YOUR GOAL: For each record below, output its text exactly and skip any picture.

Dataset items:
+--
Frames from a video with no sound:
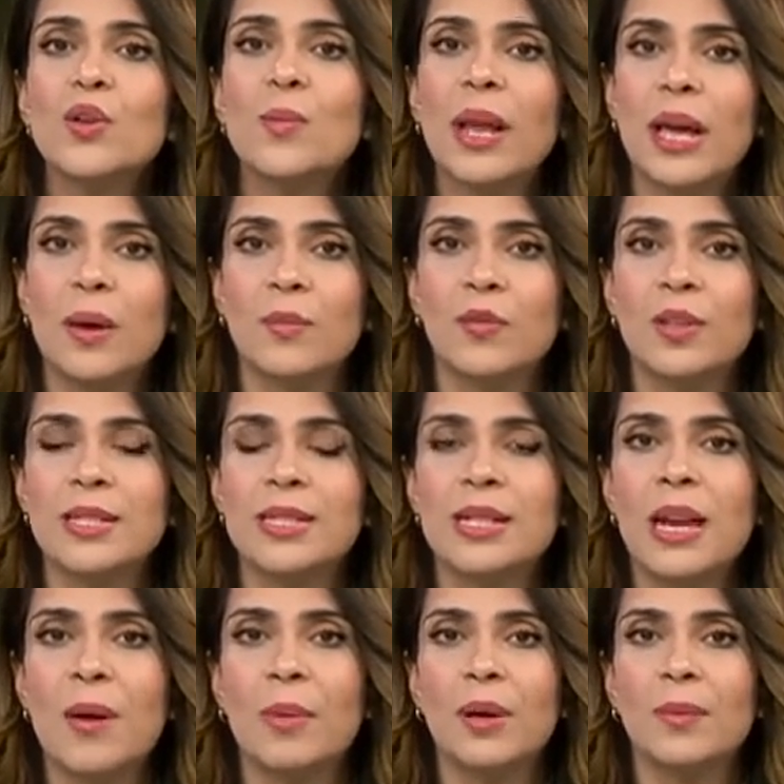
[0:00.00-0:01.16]
to blame for this
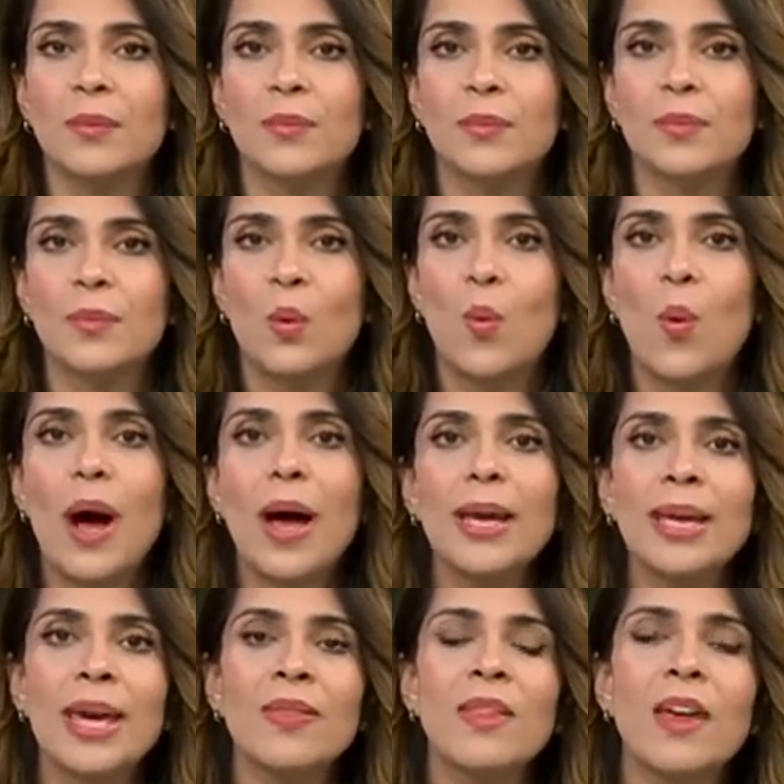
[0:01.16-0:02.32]
dilemma? Why
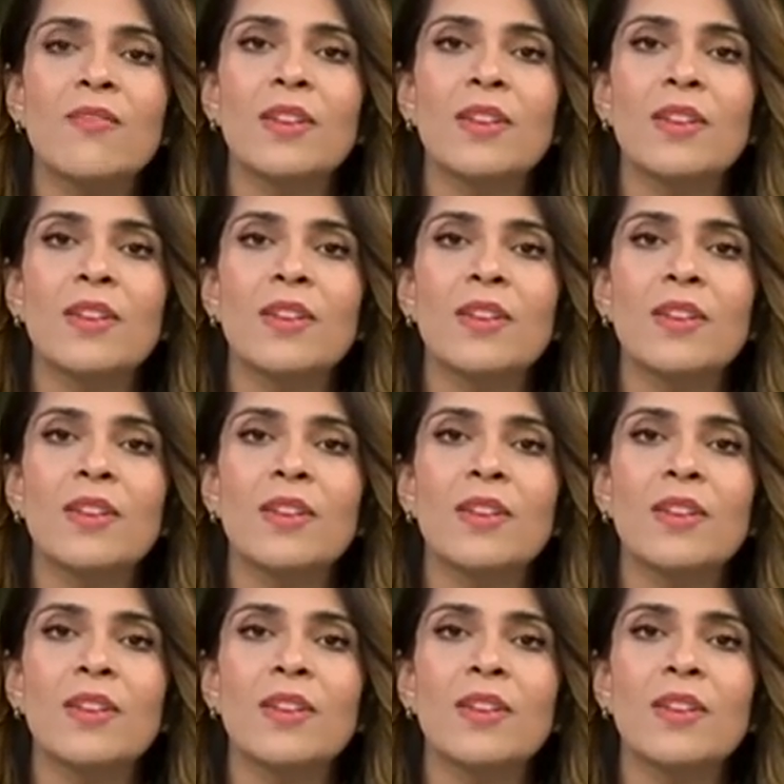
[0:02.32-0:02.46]
can their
+--
RESPONSE AREA:
Frames from a video with no sound:
[0:00.00-0:01.16]
to blame for this
[0:01.16-0:02.32]
dilemma? Why
[0:02.32-0:02.46]
can their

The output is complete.